Parkinson's disease is a disabling condition characterised by slowness of movement, trembling (tremors) and stiffness. Currently, the best treatment is levodopa. However, according to the number of levodopa treatment years, new disabling fluctuations of movement occur. To overcome this problem, bromocriptine has been tried in combination with levodopa. This review of relevant published trials found no evidence that early use of combined bromocriptine/levodopa prevents or delays such fluctuations of movement in patients with Parkinson's disease.
This systematic review revealed no evidence to support the use of early BR/LD combination therapy as a strategy to prevent or delay the onset of motor complications in the treatment of PD.
Drugs that mimic dopamine, such as bromocriptine (BR), were introduced as monotherapy or in combination with levodopa (LD) in the hope that this approach would prevent or delay the onset of motor complications in patients with Parkinson's disease (PD). However, hitherto, the role of BR has remained controversial. We present a systematic review of all randomised controlled trials (RCTs) of BR/LD combination therapy compared with LD monotherapy in PD.
To assess the efficacy and safety of BR/LD combination therapy in delaying the onset of motor complications associated with LD monotherapy in patients with PD.

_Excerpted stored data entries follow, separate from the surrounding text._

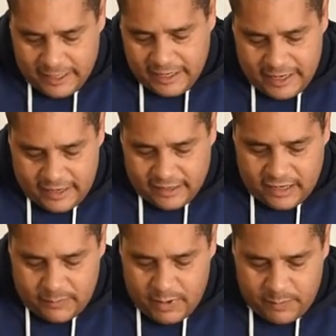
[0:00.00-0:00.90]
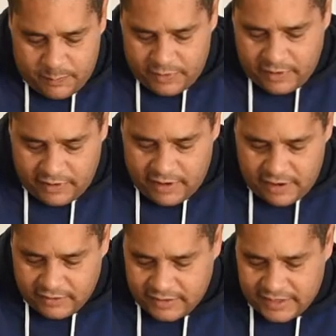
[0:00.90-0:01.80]
kind of come up
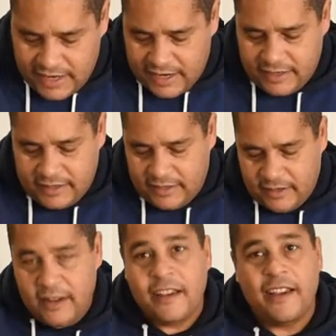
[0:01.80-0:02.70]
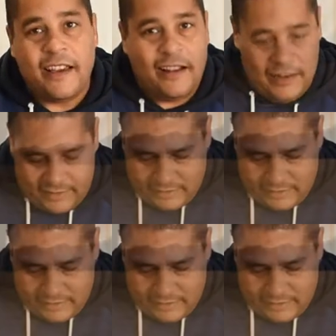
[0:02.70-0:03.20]
along the sides kind of like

We searched the Movement Disorders Group trials register which includes MEDLINE and EMBASE; the Cochrane Central Register of Controlled Trials (CENTRAL) (The Cochrane Library); handsearched appropriate neurology journals, symposia reports, PD handbooks and reference lists of reviews found by the search-strategy. We also contacted Sandoz -now Novartis- (manufacturer of BR) and PPD Pharmaco and contacted colleagues who had co-ordinated trials on BR.
RCTs were eligible for inclusion if they evaluated the efficacy of BR/LD combination therapy for delaying the onset of motor complications compared with LD monotherapy in patients with PD. Outcome measures evaluated included the occurrence and severity of motor complications, impairment and disability scores, side effects and dropouts.
To determine the feasibility of a quantitative systematic review two independent reviewers evaluated the methodological quality of identified trials and extracted data from the trials.
The methodological quality of seven trials showed important shortcomings. All studies failed adequately to describe randomisation procedures. Only three were carried out according to a double-blind design. Differences were found between studies concerning the mean age of the participants, the BR titration phase, the maximum achieved daily dose of LD (62.5 to 1000 mg) and BR (5 to 50 mg), and the applied outcomes. Our results show no evidence of consistent differences between treatment groups concerning the occurrence and severity of motor complications, scores of impairment and disability, or the occurrence of side effects.